On devine aisément qu'il a long passif des cas sociaux derrière lui, et encore cette famille composée d'une mère droguée qui se bat avec son ado, pas très net sur les bords. Souvent, la petite Katie se cache dans le placard quand les bagarres éclatent, et seul Pete peut l'en déloger. Il fait bientôt la rencontre de Benjamin, un jeune garçon presque sauvage, qui n'a jamais mis les pieds dans une école, ni regardé la télé, lu de livres et qui vit avec son père dans un trou dans la forêt. Il a une mère, des frères et soeurs, mais qui ont disparu. le père, Jeremiah Pearl, est plus ou moins suivi par la police judiciaire pour une affaire de fausses pièces, mais aussi parce qu'il est peut-être complice de crimes plus graves. 
Bientôt, Pete navigue entre le père, fondamentaliste chrétien aux airs dangereux et son fils, et les états de l'ouest à la recherche de sa fille Rachel, qui s'est barrée de chez sa mère. 
Dans ce premier roman au style recherché, deux vies se font écho, celle de Pete et celle de sa fille, interlocutrice d'un enquêteur imaginaire qui lui pose questions sur questions sur sa vie. Smith Henderson reprend tout-à-tour le genre du roman policier et un style plus poétique et original, ce qui en rend la lecture plus riche. On s'attache vite à tous ces personnages brisés par la vie qui vivent dans un Montana pauvre culturellement, celui sous Reagan. On plonge dans l'Amérique des bas-fonds, du presque rien, de la misère morale et sociale. On assiste à la lente descente aux enfers de Rachel, 14 ans, qui fugue de mecs en mecs et finit par se prostituer; à celle de Benjamin, victime de la folie de ses parents. Morceaux de vie dans celle de Pete qui essaie tant bien que mal à recoller les morceaux alors que sa propre vie n'est qu'un tas de miettes. 
C'est un roman aussi prenant que déprimant, dense mais qui ne se lâche pas. Merci à Babelio et à Belfond pour cette lecture.

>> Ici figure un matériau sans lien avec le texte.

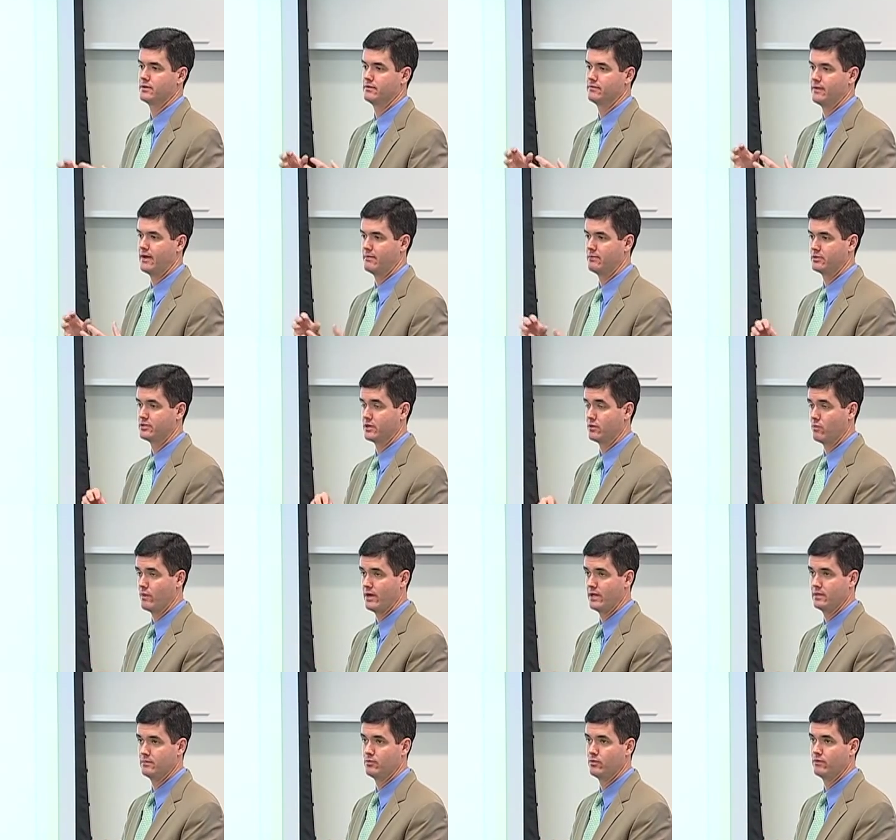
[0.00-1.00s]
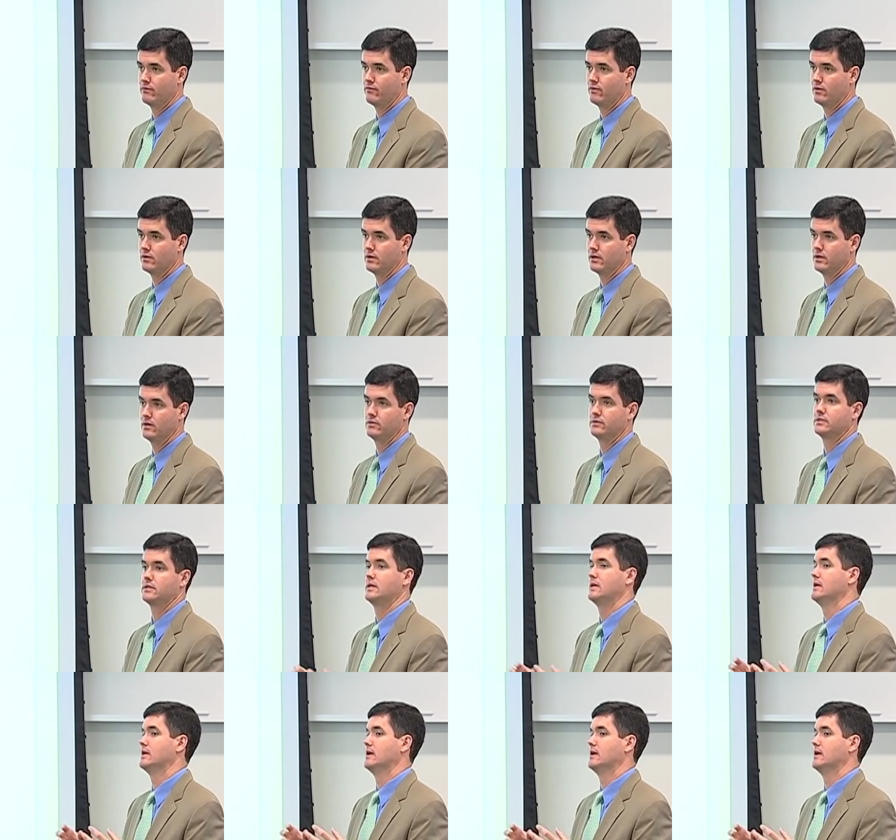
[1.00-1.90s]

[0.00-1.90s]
of how much I weight the portfolios.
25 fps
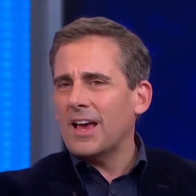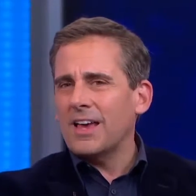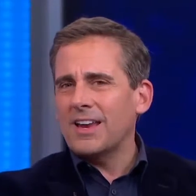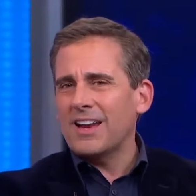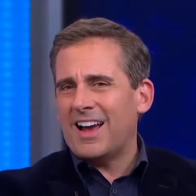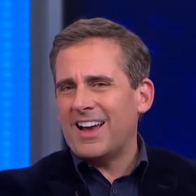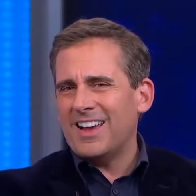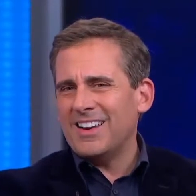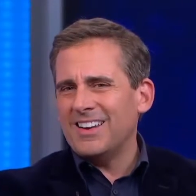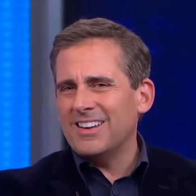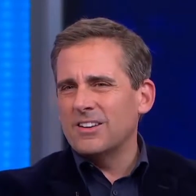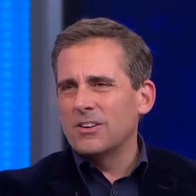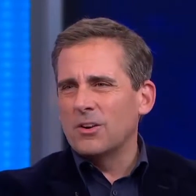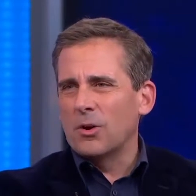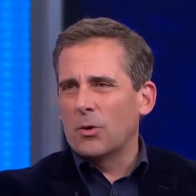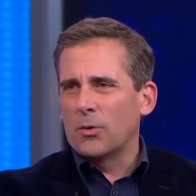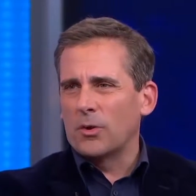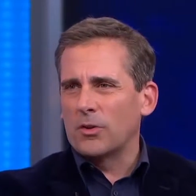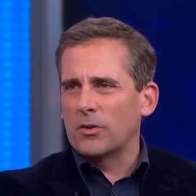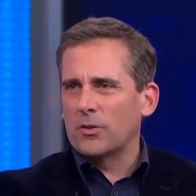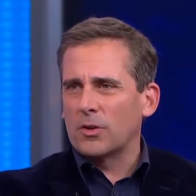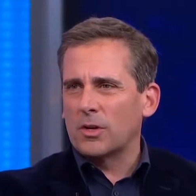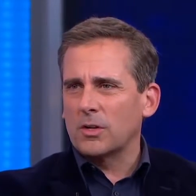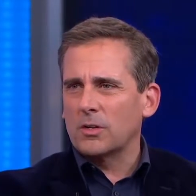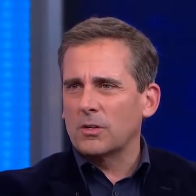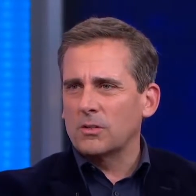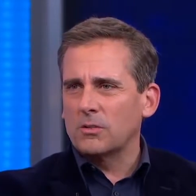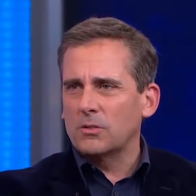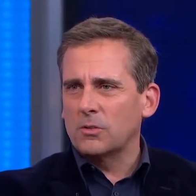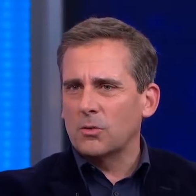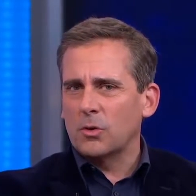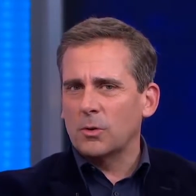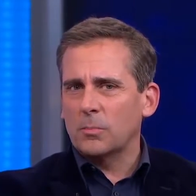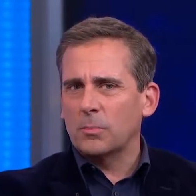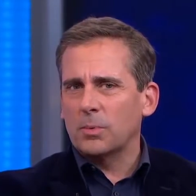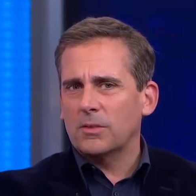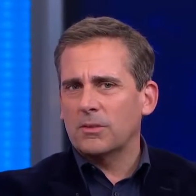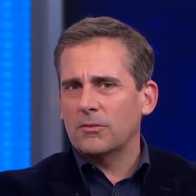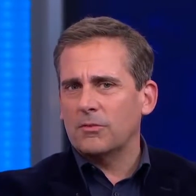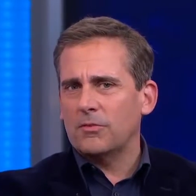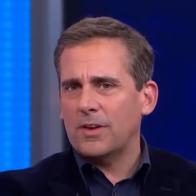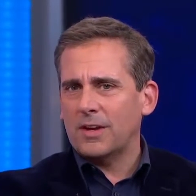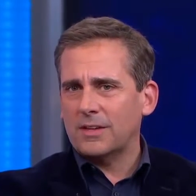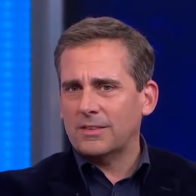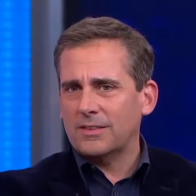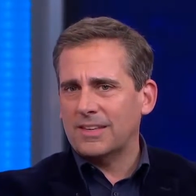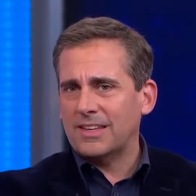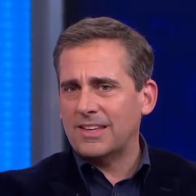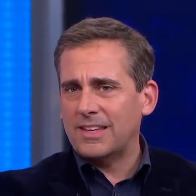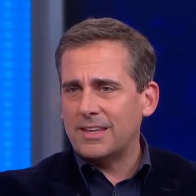and I didn't know whether I could do it, but the
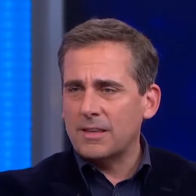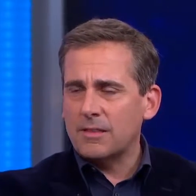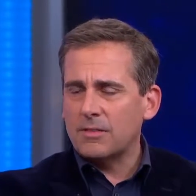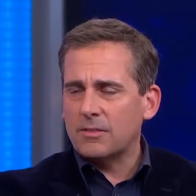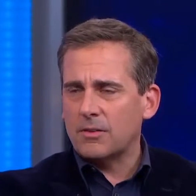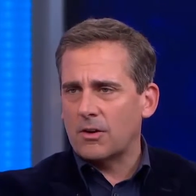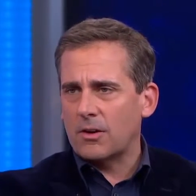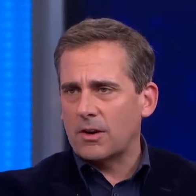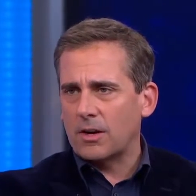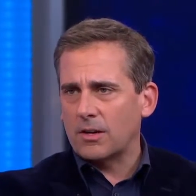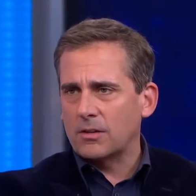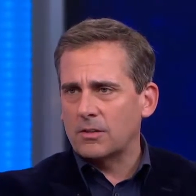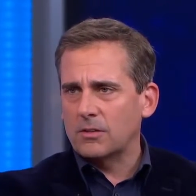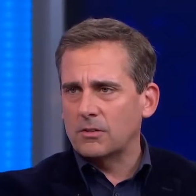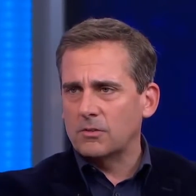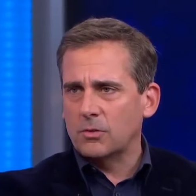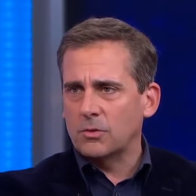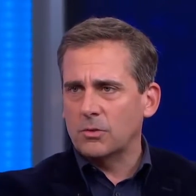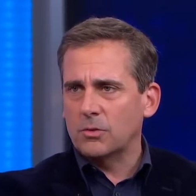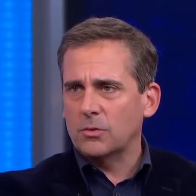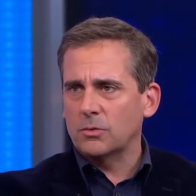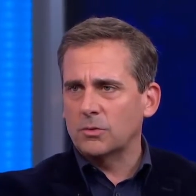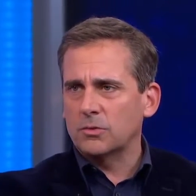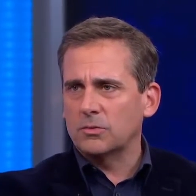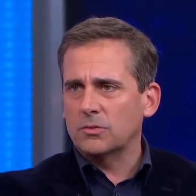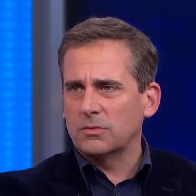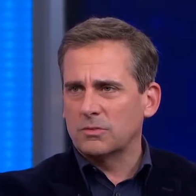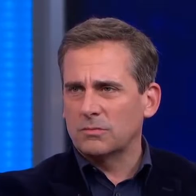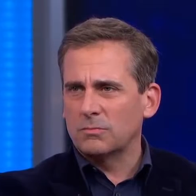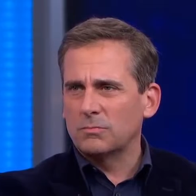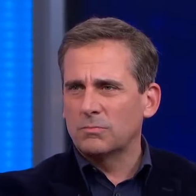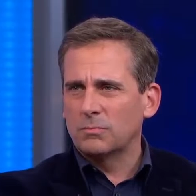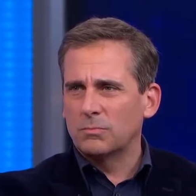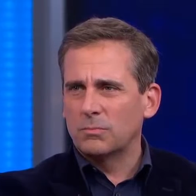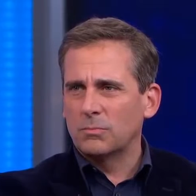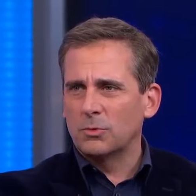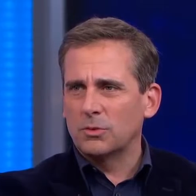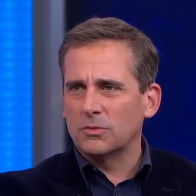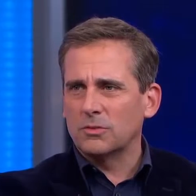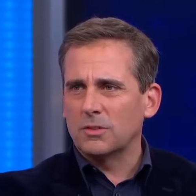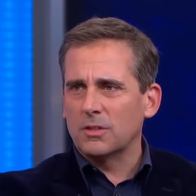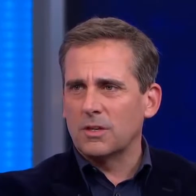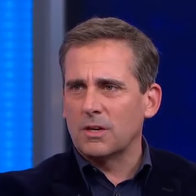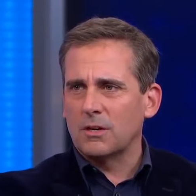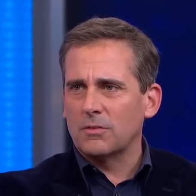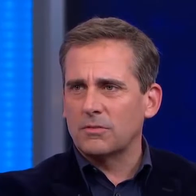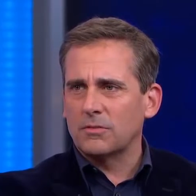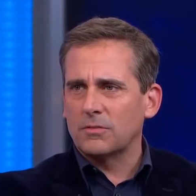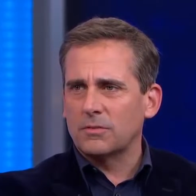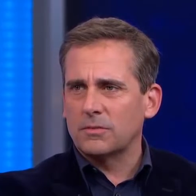fact that he thought I could do it was was
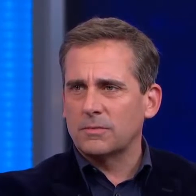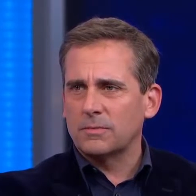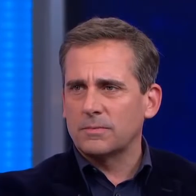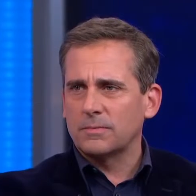enough.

Il rêva également. Un diamant inversé sur son front. Un arbre. Il était un paysage. Il était couvert d'arbres. Il était le Yaak. Il était Glacier Park. Il était toutes les vallées majestueuses du Montana occidental, traversé par les ombres des nuages. Les tempêtes se brisaient contre son nez. Il n'était que très peu peuplé. Il était une ville. Il regorgeait de voies rapides et de lumières. Il rêva qu'il avait une soeur, une soeur très belle, et dans son rêve il se fit lui-même la réflexion que cette fille était Rachel et qu'il rêvait d'un autre esprit contenu à l'intérieur du sien, un frère que Rachel n'avait jamais eu, un fils. Dans son rêve, il se disait que nous contenions tous un nombre incalculable de masses et que les gens n'étaient que de simples potentialités, des exemples, des cas.